Originally Posted by Cold Warrior 

Would this not work?
ssh -L 53:localhost:53 user@remotehost

i'll have to look at that and try tcpdump and see what happens

[ginoledesma]

SSH only tunnels TCP traffic, and most DNS traffic is sent over UDP. You can build a UDP-to-TCP bridge. See here for examples.

I second besson3c's suggestion about a local DNS server, though. You can always configure your local DNS to forward requests to a particular upstream server. This should work nicely, unless you want to encrypt ALL of your traffic (at which point being on a VPN is your safest bet).

[P]

Originally Posted by ginoledesma 

SSH only tunnels TCP traffic, and most DNS traffic is sent over UDP. You can build a UDP-to-TCP bridge. See here for examples.

Dämn, I forgot that DNS goes over UDP. You can indeed do the above to get around that though.

Originally Posted by besson3c

modern versions of BIND use a random UDP port for each outgoing query by default.

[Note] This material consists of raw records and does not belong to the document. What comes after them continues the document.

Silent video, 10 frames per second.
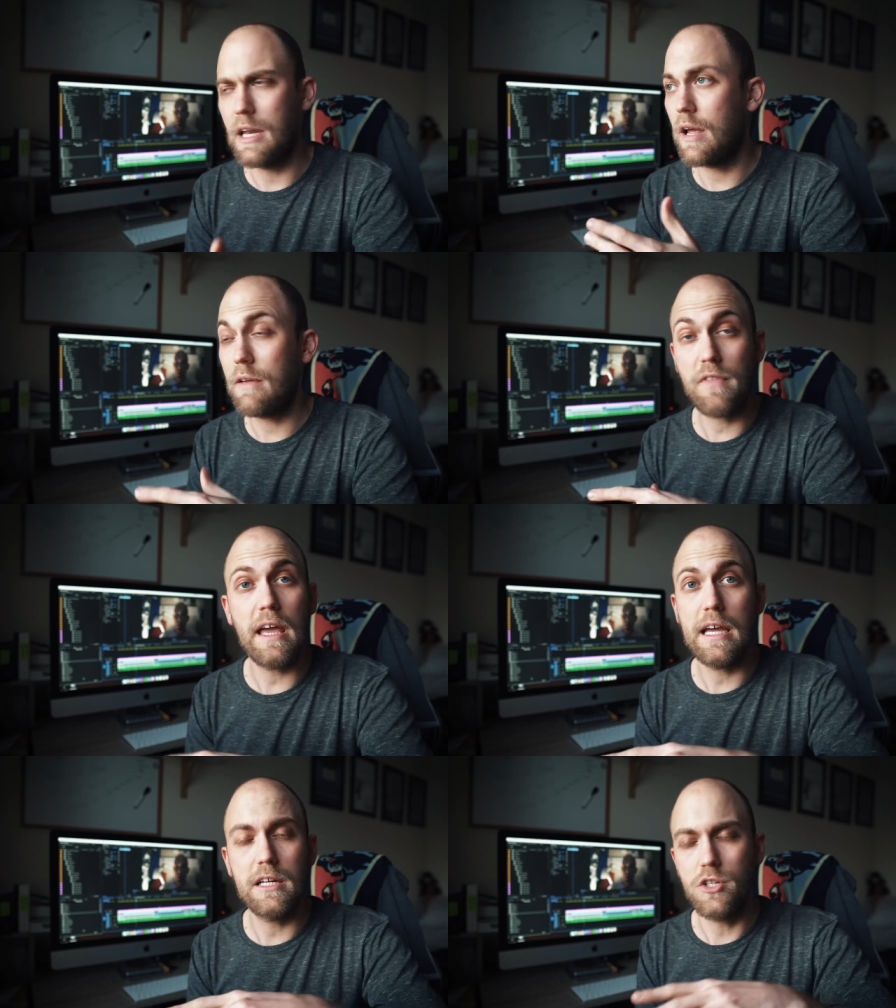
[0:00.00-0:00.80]
Now, if
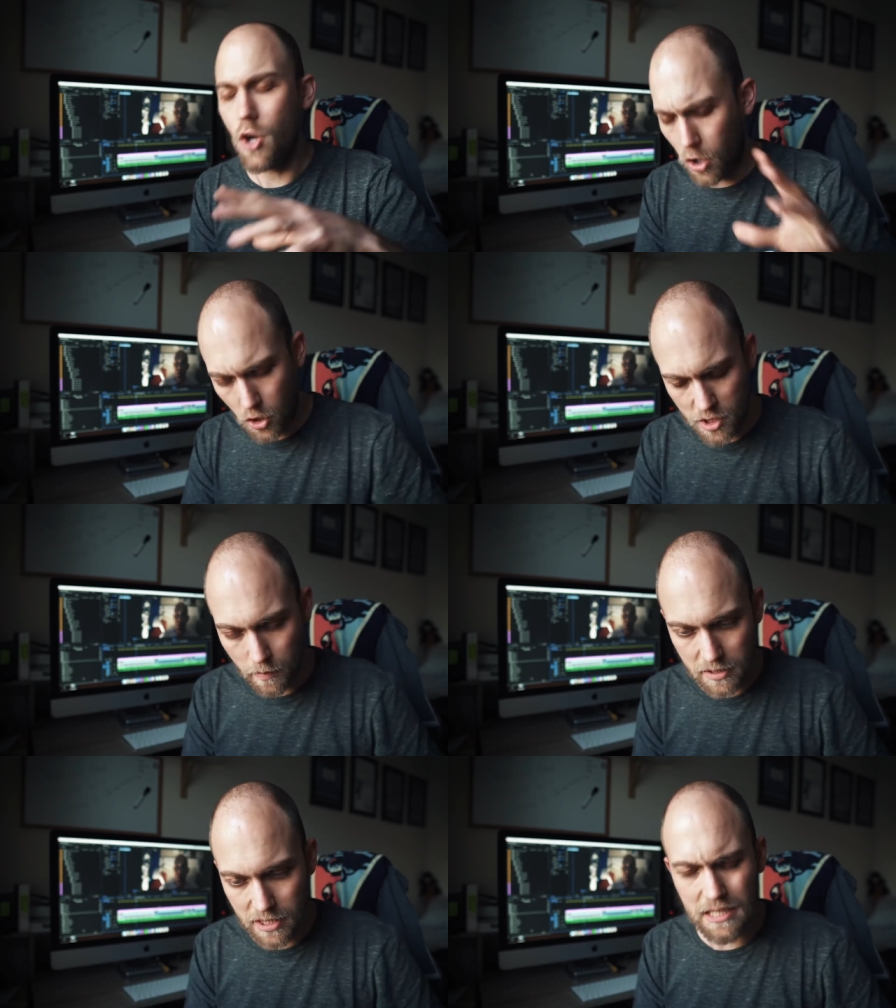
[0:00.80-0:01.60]
they had not lost the
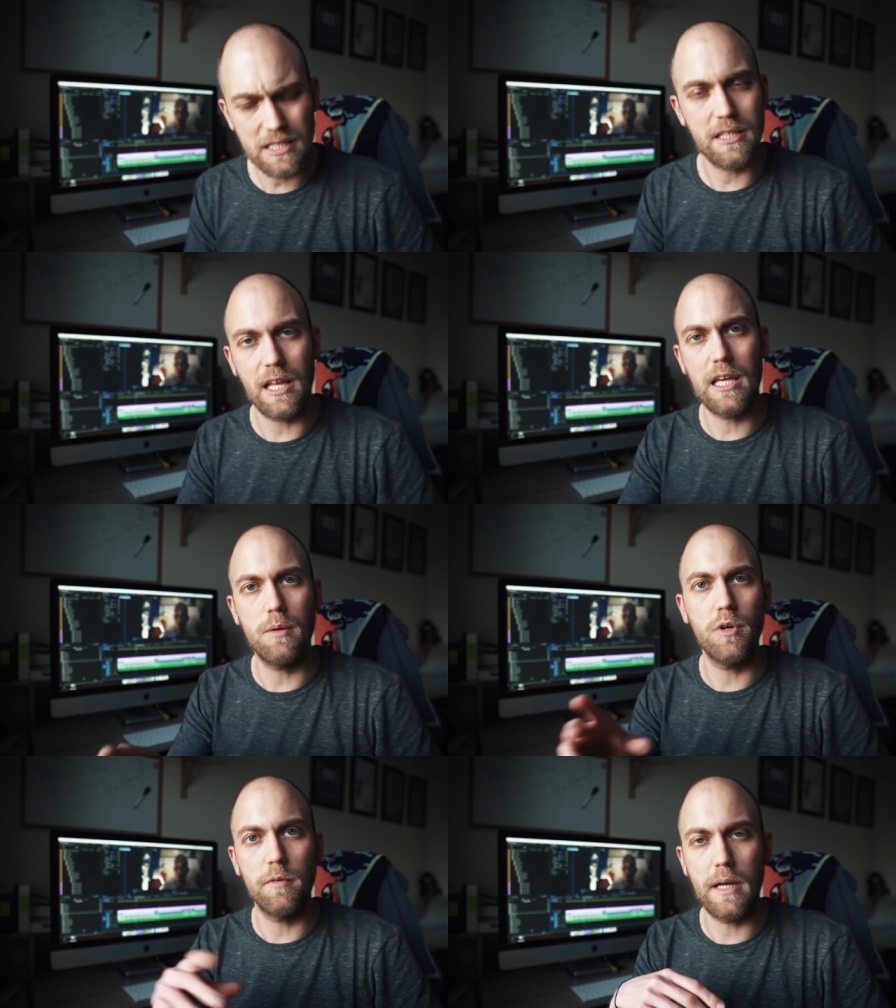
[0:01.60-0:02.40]
blood test,
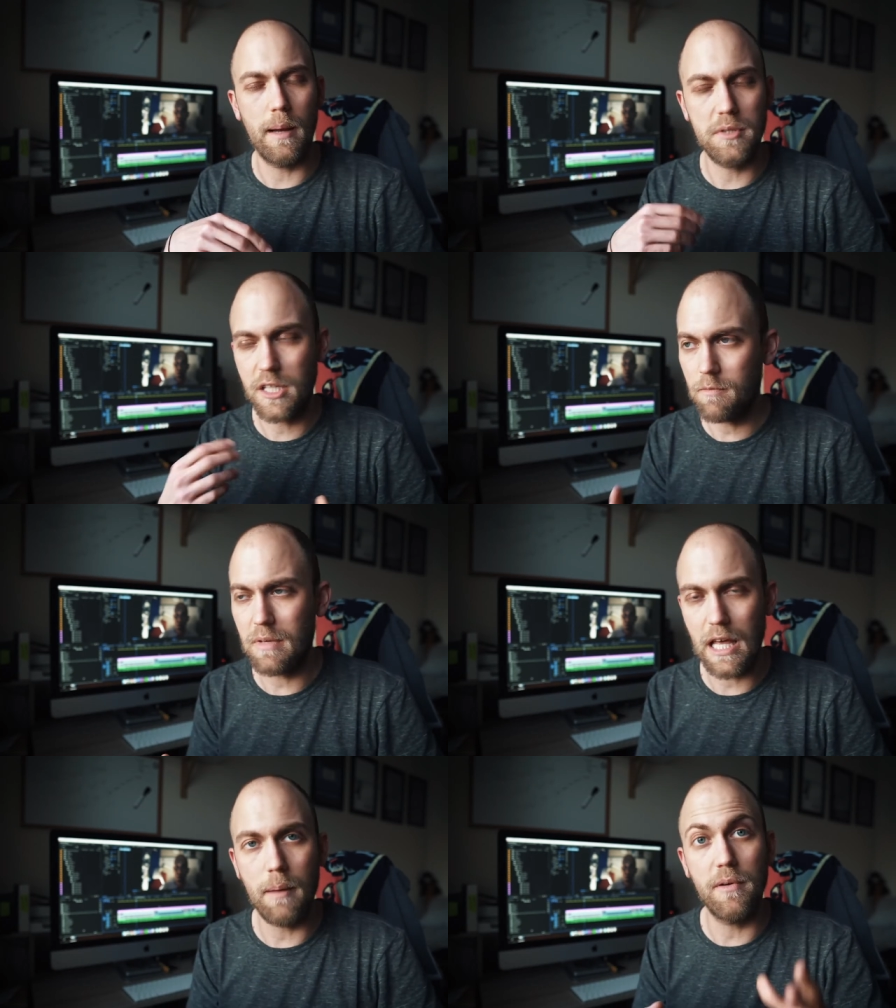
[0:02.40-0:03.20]
they would have been able to give
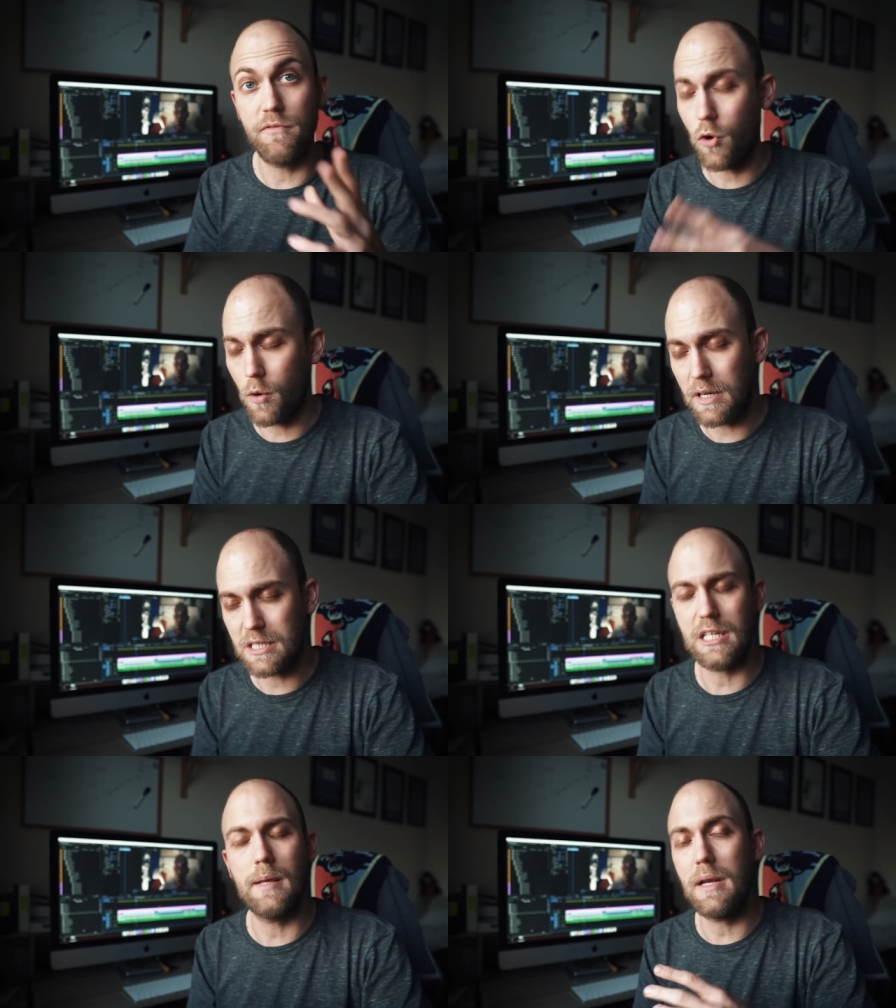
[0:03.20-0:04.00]
me that before I
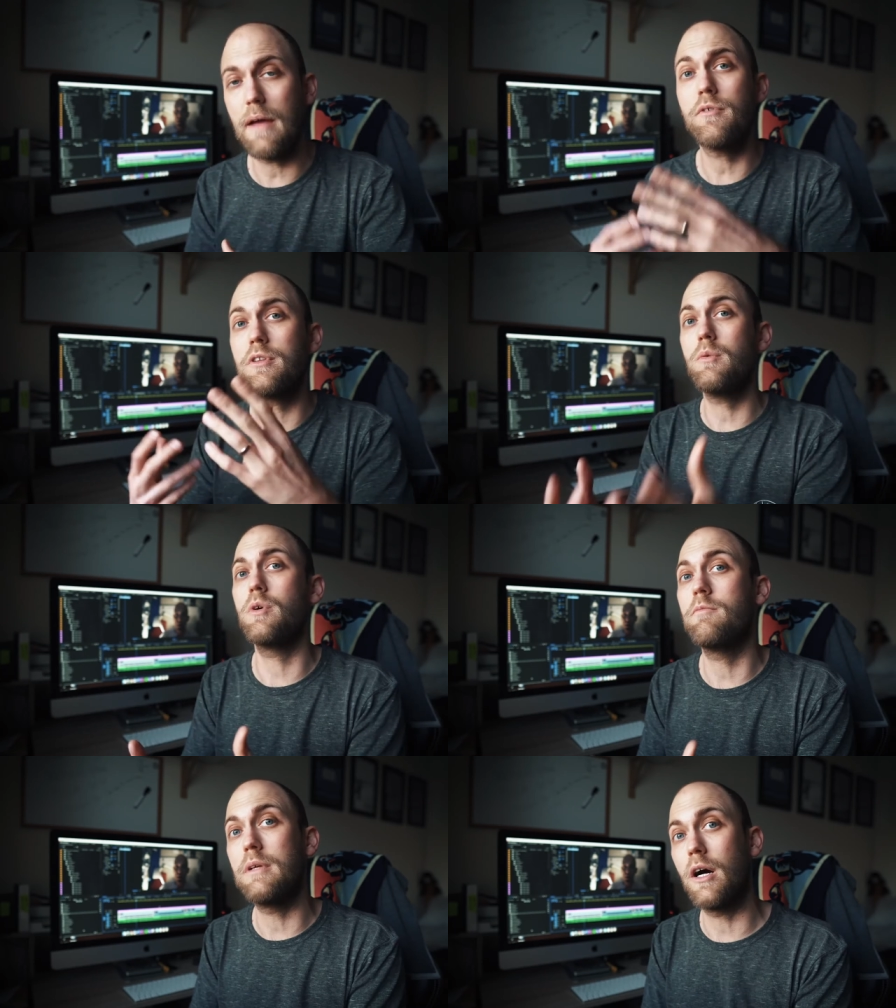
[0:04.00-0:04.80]
went to sleep, and everything
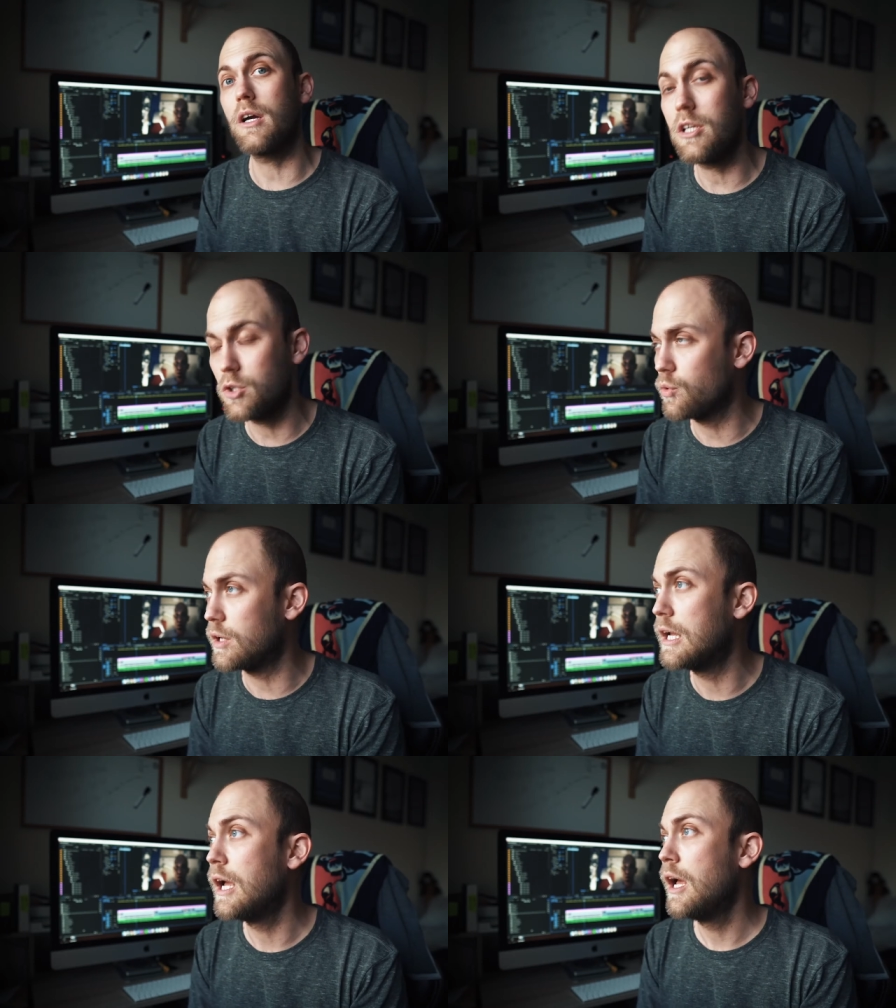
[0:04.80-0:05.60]
would have been hunky dory.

True, and that's something to consider if you do set up your own DNS, but if you only want to do what the OP asked first - send the requests through the tunnel - that won't matter. The BIND server shifts the outgoing ports around, but the part that should be tunneled is the request from the resolver. That always goes over UDP port 53.

[chichow]

a weekend project for me. Thanks much.

One final thing:

If I want to selectively move traffic based on application over a tunneled or private network

then I should use ssh correct?

0-0

If I want to have ALL traffic over a tunnel ori private network,

then I should use a VPN (like OPENVPN)

0-0

Mac OS X specific:

I am running 10.5.7. Any advantage to building my own openssh or am I ok with the Mac build?

Anyone else running OpenVPN on Mac OS X as a client?

[Cold Warrior]

I use viscosity to connect to an openvpn server hosted on an Ubuntu laptop. Works great. Viscosity isn't free but it has a great, easy GUI with nice options, including the option (in GUI) to tunnel all network traffic over the VPN.

[chichow]

viscosity looks very nice.

how long did it take you to build the openvpn server on ubuntu and get viscocity going on Mac Os X?

[Cold Warrior]

Originally Posted by chichow 

viscosity looks very nice.

how long did it take you to build the openvpn server on ubuntu and get viscocity going on Mac Os X?

A good number of hours since I'd never done it before. Just minutes for Viscosity. Tunnelblick is a free option but IMHO is buggy.